Information given
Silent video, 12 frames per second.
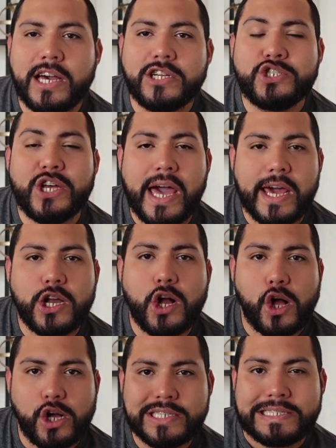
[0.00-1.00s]
Chad
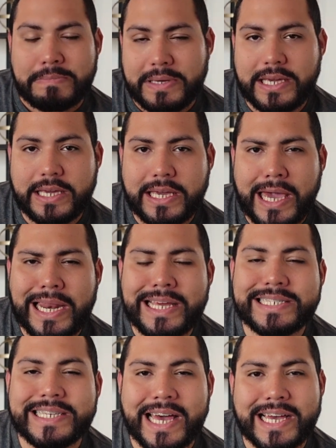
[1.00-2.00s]
calls me and
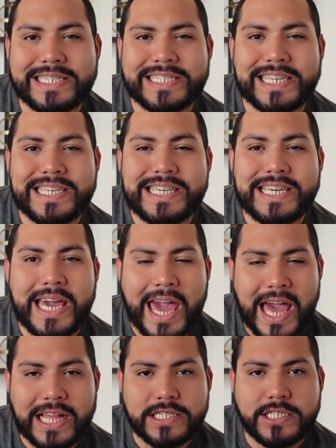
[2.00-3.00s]
he says,
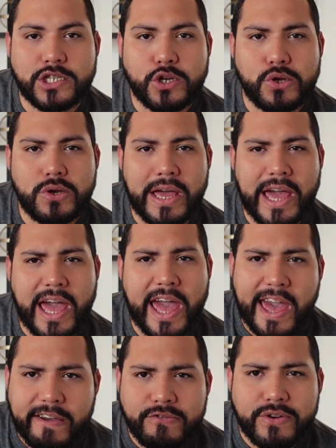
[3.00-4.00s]
cancel
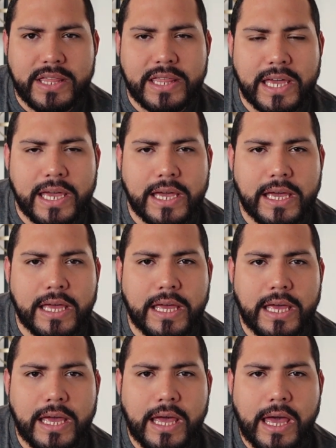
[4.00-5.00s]
everything.
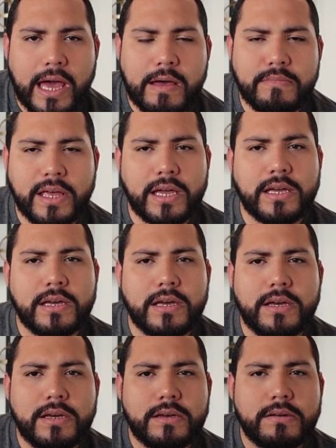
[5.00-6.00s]
I'm like,
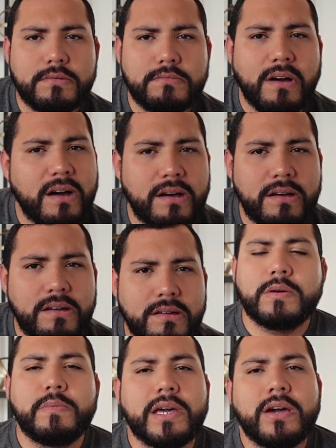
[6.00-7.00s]
huh?
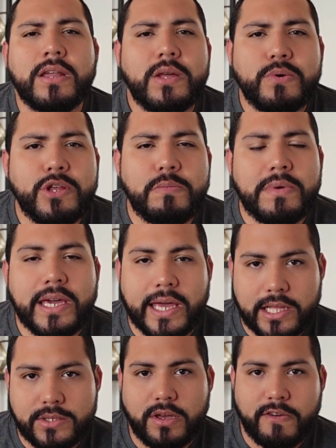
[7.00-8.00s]
So I'm like, honey, what do you mean
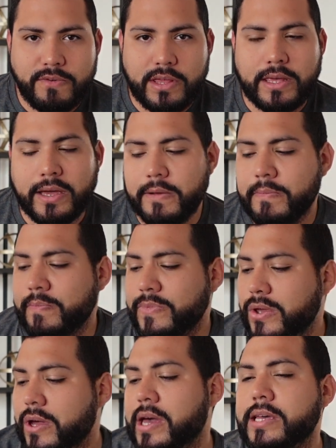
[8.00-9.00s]
cancel everything?
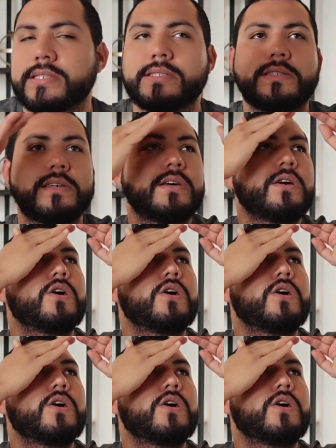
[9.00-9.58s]
You guys,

Work required
Transcribe the listing above exactly, leaving every picture out.

Solution to this exercise
Silent video, 12 frames per second.
[0.00-1.00s]
Chad
[1.00-2.00s]
calls me and
[2.00-3.00s]
he says,
[3.00-4.00s]
cancel
[4.00-5.00s]
everything.
[5.00-6.00s]
I'm like,
[6.00-7.00s]
huh?
[7.00-8.00s]
So I'm like, honey, what do you mean
[8.00-9.00s]
cancel everything?
[9.00-9.58s]
You guys,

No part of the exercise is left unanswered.